- Music
- 10 May 13
A swooning, glistening show from electro duo...
Solar Bears’ 2010 debut, She Was Coloured In, had a woozy, Instragram-y charm, all blissful beats and drone-pop nostalgia. For this year’s Supermigration, the Dublin-Wicklow duo widen their influences, with tips of the hat towards Vangelis and Air (Moon Safari vocalist Beth Hirsch pops up on the standout ‘Our Future Is Underground’). Of course, when it comes to electronica, what can feel eerie and transcendent on record is often rendered more clinical in the flesh. Whatever else they have going for them, Solar Bears will never be mistaken for natural born showmen and you wonder, playing one of the largest headliners of their career, if they have the presence to pull it off.

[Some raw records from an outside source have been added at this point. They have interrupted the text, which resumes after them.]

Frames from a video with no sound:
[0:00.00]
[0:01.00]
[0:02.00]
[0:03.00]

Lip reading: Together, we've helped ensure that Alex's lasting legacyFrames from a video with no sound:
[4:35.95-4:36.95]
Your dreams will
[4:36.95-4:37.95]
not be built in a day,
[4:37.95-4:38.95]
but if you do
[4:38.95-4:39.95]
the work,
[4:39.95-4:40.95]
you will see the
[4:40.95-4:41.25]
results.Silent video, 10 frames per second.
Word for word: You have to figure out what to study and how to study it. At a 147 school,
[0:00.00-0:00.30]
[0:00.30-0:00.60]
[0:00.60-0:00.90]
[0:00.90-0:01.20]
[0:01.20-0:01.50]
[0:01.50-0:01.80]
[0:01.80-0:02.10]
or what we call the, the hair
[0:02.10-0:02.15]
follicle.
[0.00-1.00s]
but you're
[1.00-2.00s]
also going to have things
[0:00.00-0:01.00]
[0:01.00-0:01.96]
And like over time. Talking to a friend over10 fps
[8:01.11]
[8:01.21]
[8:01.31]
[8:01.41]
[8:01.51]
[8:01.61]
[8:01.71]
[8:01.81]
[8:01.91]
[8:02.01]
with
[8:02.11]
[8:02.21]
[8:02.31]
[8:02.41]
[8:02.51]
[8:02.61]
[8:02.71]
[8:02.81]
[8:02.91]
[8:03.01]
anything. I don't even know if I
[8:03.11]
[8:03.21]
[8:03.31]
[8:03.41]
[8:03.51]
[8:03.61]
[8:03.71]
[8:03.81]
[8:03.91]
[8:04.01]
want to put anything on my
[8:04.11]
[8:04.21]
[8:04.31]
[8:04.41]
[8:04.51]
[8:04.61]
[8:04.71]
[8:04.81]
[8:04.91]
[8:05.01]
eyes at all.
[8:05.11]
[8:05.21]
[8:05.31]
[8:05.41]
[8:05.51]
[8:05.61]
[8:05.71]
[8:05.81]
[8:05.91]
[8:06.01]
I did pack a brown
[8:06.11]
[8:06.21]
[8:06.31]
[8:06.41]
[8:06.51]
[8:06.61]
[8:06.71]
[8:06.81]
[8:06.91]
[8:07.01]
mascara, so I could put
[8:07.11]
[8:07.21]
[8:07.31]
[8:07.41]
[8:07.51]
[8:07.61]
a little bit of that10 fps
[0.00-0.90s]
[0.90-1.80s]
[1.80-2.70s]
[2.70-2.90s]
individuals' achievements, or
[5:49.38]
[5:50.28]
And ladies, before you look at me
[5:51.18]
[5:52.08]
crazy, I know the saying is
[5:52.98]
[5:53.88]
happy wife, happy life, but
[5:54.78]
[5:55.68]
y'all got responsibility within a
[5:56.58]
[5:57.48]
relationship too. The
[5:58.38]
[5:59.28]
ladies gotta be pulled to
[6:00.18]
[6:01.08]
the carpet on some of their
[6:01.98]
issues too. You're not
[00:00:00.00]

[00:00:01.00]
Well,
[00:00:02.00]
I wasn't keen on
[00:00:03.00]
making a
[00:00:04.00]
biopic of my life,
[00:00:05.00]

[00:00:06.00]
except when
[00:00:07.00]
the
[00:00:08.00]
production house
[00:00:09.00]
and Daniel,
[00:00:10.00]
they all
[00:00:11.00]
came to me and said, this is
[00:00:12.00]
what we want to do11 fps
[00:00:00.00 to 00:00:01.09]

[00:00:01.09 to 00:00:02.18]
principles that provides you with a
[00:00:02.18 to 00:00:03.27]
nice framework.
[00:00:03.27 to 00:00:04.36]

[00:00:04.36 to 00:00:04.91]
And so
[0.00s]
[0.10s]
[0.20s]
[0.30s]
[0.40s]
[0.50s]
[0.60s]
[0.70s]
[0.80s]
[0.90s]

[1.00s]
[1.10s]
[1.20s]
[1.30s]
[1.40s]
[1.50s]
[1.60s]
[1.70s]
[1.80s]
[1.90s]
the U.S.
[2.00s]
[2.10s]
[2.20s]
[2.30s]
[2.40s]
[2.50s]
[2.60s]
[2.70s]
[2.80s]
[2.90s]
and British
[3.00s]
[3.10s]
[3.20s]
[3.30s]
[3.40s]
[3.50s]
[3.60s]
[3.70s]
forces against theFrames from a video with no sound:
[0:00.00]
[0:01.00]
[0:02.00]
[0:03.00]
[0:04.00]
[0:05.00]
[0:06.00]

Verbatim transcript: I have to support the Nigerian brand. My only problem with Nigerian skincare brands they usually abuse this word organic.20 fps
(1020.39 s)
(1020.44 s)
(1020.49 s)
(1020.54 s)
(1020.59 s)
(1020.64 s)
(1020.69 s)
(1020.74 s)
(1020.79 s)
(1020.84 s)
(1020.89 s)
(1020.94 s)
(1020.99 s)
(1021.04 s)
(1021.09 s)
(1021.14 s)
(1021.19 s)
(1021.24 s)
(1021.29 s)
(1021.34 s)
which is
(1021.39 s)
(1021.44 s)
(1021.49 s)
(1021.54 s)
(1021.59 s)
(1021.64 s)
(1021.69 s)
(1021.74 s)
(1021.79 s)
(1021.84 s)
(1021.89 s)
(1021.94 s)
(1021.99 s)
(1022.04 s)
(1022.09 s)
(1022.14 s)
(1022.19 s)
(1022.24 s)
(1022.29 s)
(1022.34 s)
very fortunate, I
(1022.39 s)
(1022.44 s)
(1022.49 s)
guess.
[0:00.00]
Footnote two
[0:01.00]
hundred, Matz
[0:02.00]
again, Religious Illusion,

Rather than lean in, they’ve decided to step back and let their largely instrumental repertoire speak for itself. Crouched behind piles of kit, they look deeply serious – it’s an image that goes all the way back to Kraftwerk performing in lab coats, but they really do resemble technicians manning a bank of machinery. Fortunately, the music has more than enough personality of its own. The neon-splashed ‘A Sky Darkly’ conjures Bladerunner future shock visions; there’s a whiff of Jean Michel Jarre about the chilly euro-funk of ‘Happiness Is A Warm Spacestation’.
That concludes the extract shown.